Similar to the UAE residents, Iranians can use VPNs as alternatives—at a high cost. They can pay to have VPN installed into their phones and top-up monthly to ensure it keeps working. However, the entire internet can be shut off at the request of the government. This occurred in November 2019 when authorities blocked all internet access in the country to prevent Iranians from communicating about the domestic situation to the outside world. This is extremely worrying during a global pandemic, since at any moment the people can be plunged into the dark, with only government-shaped information available. The result is further distrust between the population and its government.
Facilitating reliable and free communication
Now more than at any other period, open communication must be facilitated, not made more difficult. As governments are trying to deal with and contain the virus, reliable and correct information must circulate. This is not the time for governments to block and restrict communication; rather, it is a time when people need to stay connected and support each other.
This necessitates an open, secure internet that allows unfettered sharing of information between a variety of parties—not just from governments. Any interference with people's access to and sharing of information must stop if Gulf states wish to comprehensively combat COVID-19.
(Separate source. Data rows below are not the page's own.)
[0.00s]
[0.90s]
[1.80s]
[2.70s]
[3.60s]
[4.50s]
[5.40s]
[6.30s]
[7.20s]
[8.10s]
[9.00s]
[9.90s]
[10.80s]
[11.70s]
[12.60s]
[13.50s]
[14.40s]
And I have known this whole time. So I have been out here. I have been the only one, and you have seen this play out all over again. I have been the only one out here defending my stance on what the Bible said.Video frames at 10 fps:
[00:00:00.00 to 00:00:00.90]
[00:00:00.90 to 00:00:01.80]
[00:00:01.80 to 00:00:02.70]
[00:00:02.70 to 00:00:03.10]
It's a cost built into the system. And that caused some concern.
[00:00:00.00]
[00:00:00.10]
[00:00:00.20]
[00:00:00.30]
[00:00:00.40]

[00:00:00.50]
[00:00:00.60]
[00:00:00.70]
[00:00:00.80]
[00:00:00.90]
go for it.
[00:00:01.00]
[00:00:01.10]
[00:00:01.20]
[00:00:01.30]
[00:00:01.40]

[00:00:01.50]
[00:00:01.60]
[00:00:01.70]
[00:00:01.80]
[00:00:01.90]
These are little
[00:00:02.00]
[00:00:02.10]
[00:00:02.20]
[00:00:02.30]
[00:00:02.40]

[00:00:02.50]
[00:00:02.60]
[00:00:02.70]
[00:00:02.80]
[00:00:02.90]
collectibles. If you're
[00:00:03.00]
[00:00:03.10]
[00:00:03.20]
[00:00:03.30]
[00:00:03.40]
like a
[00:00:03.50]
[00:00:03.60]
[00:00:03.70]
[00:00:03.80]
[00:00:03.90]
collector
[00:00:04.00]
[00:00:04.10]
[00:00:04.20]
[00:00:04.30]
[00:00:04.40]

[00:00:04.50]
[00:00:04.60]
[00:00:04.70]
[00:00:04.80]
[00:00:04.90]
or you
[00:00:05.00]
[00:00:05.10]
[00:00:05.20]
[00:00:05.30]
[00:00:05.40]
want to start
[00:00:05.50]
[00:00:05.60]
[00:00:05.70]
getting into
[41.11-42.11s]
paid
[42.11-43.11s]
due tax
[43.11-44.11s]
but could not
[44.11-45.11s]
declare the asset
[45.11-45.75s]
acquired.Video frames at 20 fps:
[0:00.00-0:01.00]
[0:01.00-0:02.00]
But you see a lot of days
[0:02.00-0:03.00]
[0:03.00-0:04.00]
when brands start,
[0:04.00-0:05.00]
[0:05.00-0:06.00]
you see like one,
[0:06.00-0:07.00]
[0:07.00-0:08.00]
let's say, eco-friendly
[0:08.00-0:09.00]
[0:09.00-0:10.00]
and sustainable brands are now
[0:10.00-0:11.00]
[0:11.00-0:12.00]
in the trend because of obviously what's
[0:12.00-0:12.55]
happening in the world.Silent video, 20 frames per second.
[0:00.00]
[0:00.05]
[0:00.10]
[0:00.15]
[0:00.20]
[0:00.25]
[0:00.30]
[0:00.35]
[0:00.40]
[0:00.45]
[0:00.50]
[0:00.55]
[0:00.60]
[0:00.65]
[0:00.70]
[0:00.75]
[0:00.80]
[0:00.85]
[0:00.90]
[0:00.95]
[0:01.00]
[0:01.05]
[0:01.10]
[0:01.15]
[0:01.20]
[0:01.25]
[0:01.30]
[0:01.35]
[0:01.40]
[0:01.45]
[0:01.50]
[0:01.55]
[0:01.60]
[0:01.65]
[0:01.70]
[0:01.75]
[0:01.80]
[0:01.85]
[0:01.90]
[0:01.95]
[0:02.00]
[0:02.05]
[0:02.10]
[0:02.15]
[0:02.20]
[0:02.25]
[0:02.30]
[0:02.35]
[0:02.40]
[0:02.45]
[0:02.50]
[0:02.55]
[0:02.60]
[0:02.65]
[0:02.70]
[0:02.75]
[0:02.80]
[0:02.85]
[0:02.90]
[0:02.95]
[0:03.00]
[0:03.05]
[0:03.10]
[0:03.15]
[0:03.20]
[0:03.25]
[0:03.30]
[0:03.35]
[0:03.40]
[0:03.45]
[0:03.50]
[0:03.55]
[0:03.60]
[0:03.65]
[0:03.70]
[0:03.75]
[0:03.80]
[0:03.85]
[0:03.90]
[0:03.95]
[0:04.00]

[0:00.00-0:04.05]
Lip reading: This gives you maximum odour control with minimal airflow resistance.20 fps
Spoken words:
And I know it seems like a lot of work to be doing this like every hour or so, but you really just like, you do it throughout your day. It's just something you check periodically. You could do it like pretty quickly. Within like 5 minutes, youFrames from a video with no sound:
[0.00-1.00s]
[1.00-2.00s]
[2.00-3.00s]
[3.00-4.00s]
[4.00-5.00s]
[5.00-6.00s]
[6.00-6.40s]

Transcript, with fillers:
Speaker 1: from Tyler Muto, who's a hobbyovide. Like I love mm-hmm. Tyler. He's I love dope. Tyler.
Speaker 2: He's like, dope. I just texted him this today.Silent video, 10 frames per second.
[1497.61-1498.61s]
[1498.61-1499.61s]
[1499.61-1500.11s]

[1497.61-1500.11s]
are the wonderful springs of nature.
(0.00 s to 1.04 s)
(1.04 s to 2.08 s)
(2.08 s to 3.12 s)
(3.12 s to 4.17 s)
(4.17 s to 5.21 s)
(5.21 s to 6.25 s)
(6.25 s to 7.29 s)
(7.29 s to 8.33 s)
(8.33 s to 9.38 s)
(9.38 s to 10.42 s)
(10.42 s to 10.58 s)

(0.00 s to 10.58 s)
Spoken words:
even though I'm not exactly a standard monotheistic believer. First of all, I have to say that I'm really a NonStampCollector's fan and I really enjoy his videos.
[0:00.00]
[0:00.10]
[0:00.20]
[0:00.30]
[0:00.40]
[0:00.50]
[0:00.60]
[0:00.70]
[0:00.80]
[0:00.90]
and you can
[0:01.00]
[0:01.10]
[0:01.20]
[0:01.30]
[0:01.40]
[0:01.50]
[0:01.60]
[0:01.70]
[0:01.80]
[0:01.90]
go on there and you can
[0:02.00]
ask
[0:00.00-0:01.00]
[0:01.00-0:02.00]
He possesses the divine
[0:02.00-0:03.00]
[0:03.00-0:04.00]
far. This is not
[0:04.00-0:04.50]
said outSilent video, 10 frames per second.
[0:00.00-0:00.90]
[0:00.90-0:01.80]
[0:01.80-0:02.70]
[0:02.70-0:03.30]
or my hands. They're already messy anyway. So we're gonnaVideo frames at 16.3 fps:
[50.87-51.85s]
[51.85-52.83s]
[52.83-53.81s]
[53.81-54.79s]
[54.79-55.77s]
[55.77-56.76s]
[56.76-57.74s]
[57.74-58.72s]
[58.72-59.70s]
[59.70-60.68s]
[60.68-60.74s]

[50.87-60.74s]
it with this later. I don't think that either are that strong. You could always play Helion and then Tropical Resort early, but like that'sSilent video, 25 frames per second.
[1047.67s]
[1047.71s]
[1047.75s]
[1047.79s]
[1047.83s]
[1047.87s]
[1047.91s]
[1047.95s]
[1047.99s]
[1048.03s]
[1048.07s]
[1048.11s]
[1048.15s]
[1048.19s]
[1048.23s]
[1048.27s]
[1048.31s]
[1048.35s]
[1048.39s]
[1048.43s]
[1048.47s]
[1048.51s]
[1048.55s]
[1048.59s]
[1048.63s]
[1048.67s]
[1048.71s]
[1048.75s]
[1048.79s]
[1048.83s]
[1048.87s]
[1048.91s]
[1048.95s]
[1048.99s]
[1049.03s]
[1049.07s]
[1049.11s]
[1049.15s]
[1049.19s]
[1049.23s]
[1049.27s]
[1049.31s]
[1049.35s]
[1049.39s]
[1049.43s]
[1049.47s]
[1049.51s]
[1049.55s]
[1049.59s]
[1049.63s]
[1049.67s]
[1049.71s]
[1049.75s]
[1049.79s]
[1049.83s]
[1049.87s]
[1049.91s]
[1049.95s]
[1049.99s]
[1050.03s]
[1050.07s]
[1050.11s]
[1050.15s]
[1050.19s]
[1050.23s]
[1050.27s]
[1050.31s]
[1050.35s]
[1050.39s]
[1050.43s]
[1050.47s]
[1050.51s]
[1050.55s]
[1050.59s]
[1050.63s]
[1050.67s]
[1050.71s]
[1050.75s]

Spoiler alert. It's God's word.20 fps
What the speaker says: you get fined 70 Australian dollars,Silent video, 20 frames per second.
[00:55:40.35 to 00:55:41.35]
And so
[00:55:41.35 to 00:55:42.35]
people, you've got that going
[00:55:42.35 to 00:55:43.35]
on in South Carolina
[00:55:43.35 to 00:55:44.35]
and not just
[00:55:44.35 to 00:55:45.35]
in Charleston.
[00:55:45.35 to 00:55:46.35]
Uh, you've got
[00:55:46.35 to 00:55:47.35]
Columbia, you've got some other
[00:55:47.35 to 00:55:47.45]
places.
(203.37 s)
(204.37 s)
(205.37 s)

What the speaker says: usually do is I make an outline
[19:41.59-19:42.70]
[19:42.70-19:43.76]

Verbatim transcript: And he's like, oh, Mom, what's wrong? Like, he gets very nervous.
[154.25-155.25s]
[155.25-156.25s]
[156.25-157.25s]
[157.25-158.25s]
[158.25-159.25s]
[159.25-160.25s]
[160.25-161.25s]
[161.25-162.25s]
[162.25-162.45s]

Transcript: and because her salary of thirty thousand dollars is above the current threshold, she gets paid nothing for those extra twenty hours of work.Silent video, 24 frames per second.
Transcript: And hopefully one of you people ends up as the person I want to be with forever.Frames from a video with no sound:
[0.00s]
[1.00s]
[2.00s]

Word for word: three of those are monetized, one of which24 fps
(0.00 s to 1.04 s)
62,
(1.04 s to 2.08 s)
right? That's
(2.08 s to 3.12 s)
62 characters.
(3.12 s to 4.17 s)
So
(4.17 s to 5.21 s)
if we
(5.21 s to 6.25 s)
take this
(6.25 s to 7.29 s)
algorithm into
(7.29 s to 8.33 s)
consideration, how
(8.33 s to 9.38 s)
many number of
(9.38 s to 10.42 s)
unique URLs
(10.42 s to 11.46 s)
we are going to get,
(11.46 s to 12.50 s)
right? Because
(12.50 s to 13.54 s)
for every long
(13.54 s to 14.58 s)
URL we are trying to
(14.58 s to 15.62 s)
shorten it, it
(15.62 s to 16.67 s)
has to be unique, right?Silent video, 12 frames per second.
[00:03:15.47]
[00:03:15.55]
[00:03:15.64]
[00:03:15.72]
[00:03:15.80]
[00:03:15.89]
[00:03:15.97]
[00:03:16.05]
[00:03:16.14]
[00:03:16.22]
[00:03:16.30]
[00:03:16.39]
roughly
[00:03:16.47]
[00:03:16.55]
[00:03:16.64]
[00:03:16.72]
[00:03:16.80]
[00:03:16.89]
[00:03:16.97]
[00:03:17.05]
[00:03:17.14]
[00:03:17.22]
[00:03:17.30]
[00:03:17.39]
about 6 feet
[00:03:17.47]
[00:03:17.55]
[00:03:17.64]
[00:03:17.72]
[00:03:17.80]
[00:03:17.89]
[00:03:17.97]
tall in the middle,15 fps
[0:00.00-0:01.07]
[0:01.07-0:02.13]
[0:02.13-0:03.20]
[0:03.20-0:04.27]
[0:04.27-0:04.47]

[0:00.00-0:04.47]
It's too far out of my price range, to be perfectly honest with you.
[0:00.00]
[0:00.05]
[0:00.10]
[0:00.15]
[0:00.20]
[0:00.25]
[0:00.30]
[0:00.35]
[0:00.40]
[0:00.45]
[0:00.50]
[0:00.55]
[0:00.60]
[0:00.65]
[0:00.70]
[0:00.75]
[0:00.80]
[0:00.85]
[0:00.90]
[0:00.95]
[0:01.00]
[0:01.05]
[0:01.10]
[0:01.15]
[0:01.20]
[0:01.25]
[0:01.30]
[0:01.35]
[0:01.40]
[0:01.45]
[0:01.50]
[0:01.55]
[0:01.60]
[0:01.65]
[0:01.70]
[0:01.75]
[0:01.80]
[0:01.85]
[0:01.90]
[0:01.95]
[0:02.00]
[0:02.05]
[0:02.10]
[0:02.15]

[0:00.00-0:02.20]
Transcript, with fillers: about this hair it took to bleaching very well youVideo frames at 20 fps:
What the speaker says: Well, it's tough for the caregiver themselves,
At the peak of the spread of COVID-19, the Chinese government withheld information about the extent of the spread and its consequences. The number of casualties were undercounted, and the internet block meant the public could not communicate this to the outside world. By blocking such transparency, the governments of China, UAE and other countries put their public health systems at major risk.
The fast spread of COVID-19 leads ImpACT International for Human Rights Policies to call upon Gulf and other countries that have similar bans to lift the restrictions on social networks and the internet in general. In combating this pandemic, we must all be united and free to communicate with loved ones, employees and fellow students, as well as to access updated information on COVID-19.